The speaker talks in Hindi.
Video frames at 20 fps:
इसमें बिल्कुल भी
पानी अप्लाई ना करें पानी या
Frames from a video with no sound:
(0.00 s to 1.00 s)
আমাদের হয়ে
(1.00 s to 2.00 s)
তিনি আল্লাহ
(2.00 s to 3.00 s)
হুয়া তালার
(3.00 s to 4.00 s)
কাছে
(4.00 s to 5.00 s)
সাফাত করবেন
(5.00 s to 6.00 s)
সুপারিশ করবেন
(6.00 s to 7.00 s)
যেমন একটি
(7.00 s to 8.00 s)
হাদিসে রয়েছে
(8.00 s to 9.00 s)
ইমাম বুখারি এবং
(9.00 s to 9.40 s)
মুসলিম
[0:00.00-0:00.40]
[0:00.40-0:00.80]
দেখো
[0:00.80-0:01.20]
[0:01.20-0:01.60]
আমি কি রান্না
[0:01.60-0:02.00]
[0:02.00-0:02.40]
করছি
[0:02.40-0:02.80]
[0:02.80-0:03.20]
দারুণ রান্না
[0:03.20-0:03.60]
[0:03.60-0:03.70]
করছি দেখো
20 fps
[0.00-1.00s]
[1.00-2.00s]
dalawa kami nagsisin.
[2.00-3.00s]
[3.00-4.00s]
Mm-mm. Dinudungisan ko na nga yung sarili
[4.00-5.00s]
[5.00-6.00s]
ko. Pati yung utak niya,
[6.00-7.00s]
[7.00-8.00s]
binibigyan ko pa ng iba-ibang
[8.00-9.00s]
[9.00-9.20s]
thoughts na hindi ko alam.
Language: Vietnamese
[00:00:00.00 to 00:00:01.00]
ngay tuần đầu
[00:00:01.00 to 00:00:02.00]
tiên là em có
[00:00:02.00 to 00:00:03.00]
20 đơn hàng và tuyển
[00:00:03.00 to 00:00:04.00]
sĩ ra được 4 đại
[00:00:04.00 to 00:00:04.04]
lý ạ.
☆ ☆ ☆ ☆ ☆ ☆ ☆
[Work instruction]
Print out every record, character for character.

[Task result]
The speaker talks in Hindi.
Video frames at 20 fps:
इसमें बिल्कुल भी
पानी अप्लाई ना करें पानी या
Frames from a video with no sound:
(0.00 s to 1.00 s)
আমাদের হয়ে
(1.00 s to 2.00 s)
তিনি আল্লাহ
(2.00 s to 3.00 s)
হুয়া তালার
(3.00 s to 4.00 s)
কাছে
(4.00 s to 5.00 s)
সাফাত করবেন
(5.00 s to 6.00 s)
সুপারিশ করবেন
(6.00 s to 7.00 s)
যেমন একটি
(7.00 s to 8.00 s)
হাদিসে রয়েছে
(8.00 s to 9.00 s)
ইমাম বুখারি এবং
(9.00 s to 9.40 s)
মুসলিম
[0:00.00-0:00.40]
[0:00.40-0:00.80]
দেখো
[0:00.80-0:01.20]
[0:01.20-0:01.60]
আমি কি রান্না
[0:01.60-0:02.00]
[0:02.00-0:02.40]
করছি
[0:02.40-0:02.80]
[0:02.80-0:03.20]
দারুণ রান্না
[0:03.20-0:03.60]
[0:03.60-0:03.70]
করছি দেখো
20 fps
[0.00-1.00s]
[1.00-2.00s]
dalawa kami nagsisin.
[2.00-3.00s]
[3.00-4.00s]
Mm-mm. Dinudungisan ko na nga yung sarili
[4.00-5.00s]
[5.00-6.00s]
ko. Pati yung utak niya,
[6.00-7.00s]
[7.00-8.00s]
binibigyan ko pa ng iba-ibang
[8.00-9.00s]
[9.00-9.20s]
thoughts na hindi ko alam.
Language: Vietnamese
[00:00:00.00 to 00:00:01.00]
ngay tuần đầu
[00:00:01.00 to 00:00:02.00]
tiên là em có
[00:00:02.00 to 00:00:03.00]
20 đơn hàng và tuyển
[00:00:03.00 to 00:00:04.00]
sĩ ra được 4 đại
[00:00:04.00 to 00:00:04.04]
lý ạ.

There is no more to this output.